THE TASK –
Wherever the word "frames" appears in the entries, copy the whole line.

GIVEN RECORDS –
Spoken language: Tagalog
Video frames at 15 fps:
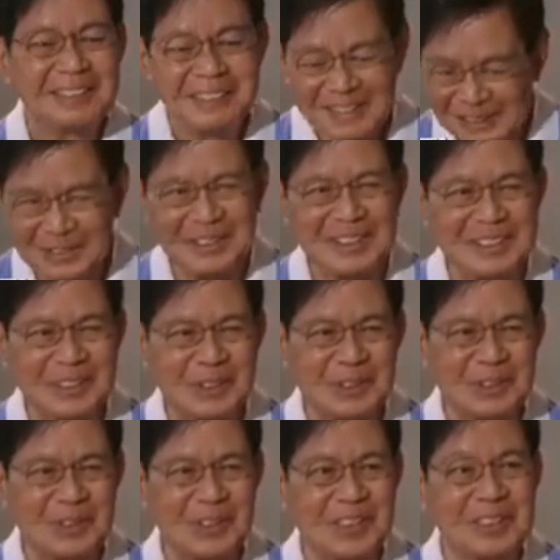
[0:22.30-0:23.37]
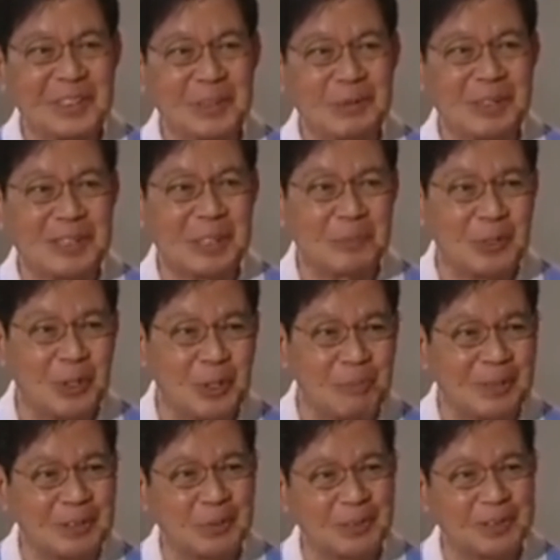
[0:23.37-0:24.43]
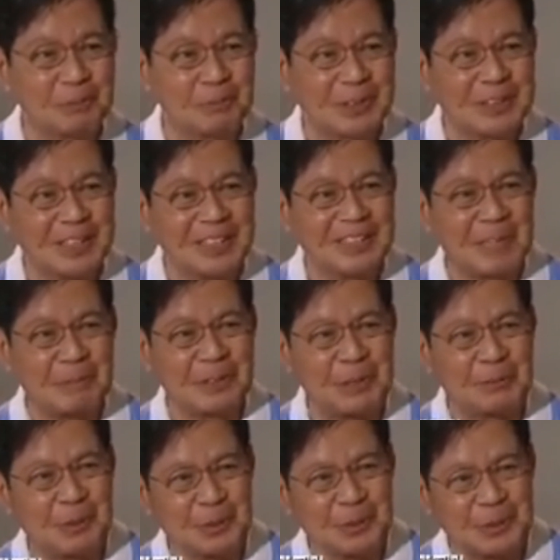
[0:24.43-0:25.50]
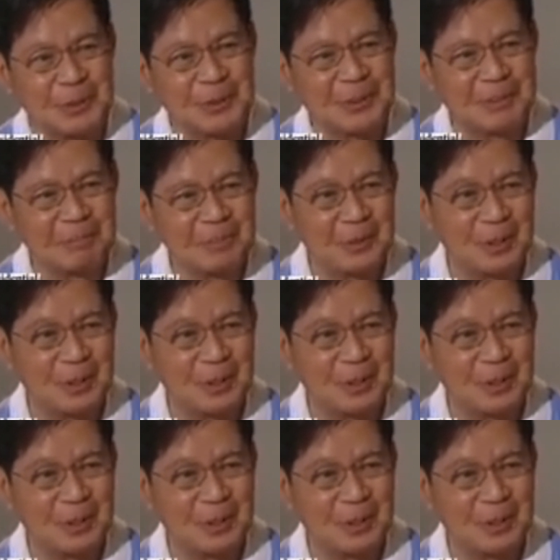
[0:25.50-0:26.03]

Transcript: Ganon din ang sagot ko. Kasi tumatakbo ako, ba't, ba't sila dapat iboto?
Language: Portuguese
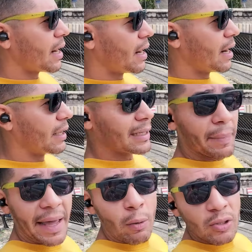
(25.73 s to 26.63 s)
ah,
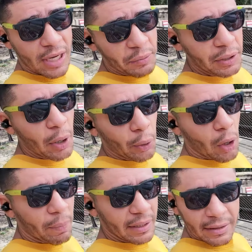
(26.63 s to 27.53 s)
também é o centro da Europa, né?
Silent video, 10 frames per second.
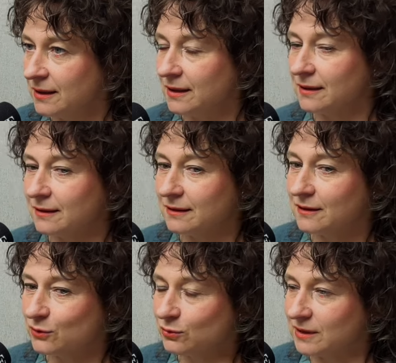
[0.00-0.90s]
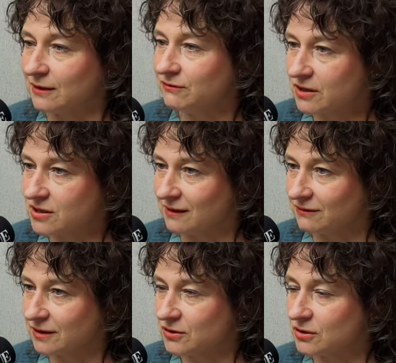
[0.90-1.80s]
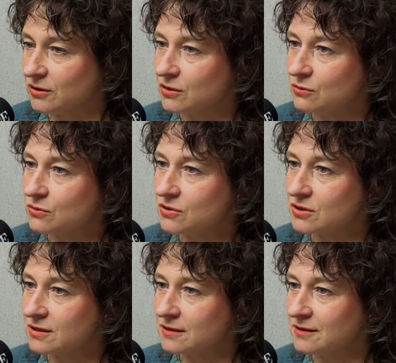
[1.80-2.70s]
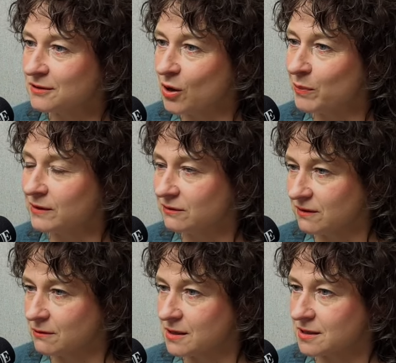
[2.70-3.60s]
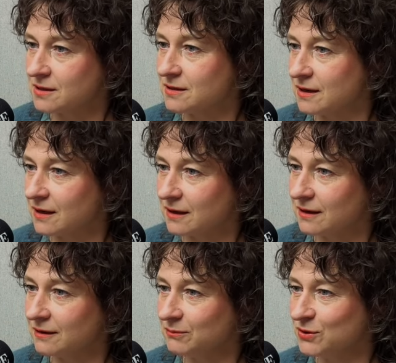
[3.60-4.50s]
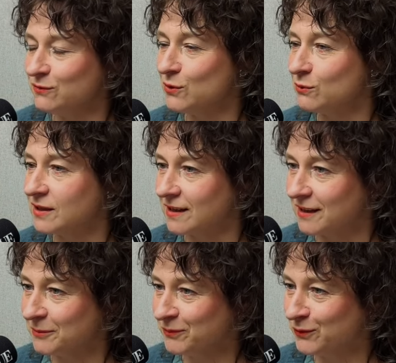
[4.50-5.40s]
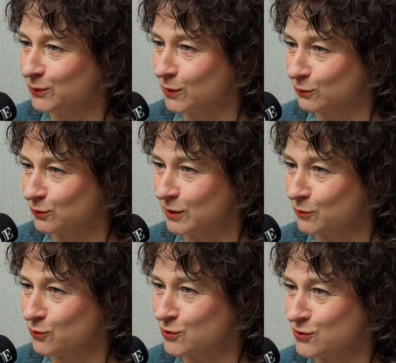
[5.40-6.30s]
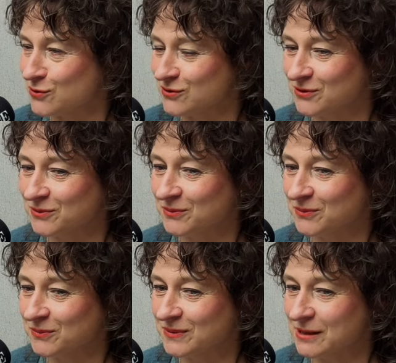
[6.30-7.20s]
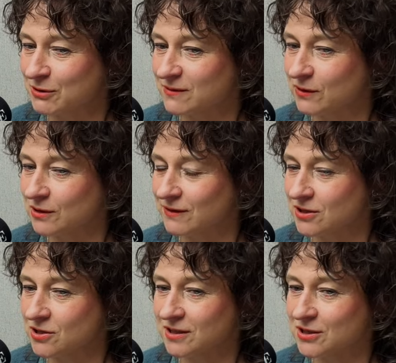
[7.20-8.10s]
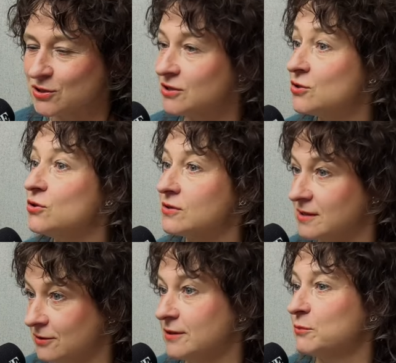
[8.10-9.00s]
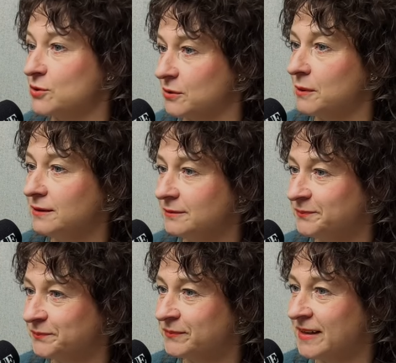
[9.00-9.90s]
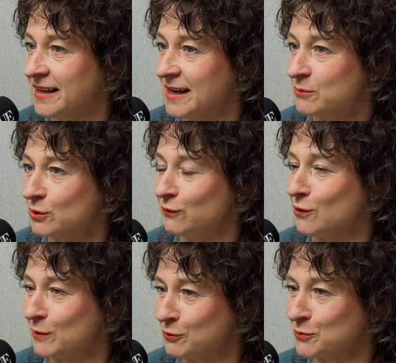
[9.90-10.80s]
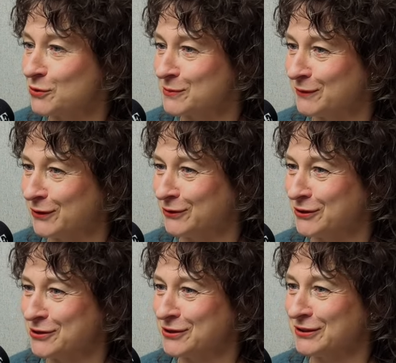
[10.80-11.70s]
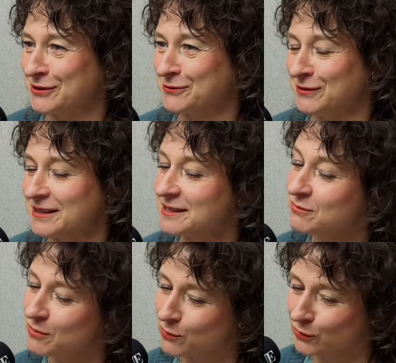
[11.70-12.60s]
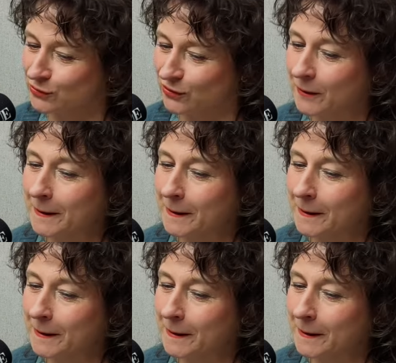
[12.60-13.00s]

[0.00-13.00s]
e, tutaj, w Warszawie? Czy Ty już e, opanowałaś tę dziwną grę, którą tutaj musisz e, cały czas wykonywać, jeśli chcesz się gdzieś dostać na przykład? Przed chwilą miałyśmy rozmowę o dojeździe taksówkarskim. Nie było to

RESULT OF THE TASK –
Video frames at 15 fps:
Silent video, 10 frames per second.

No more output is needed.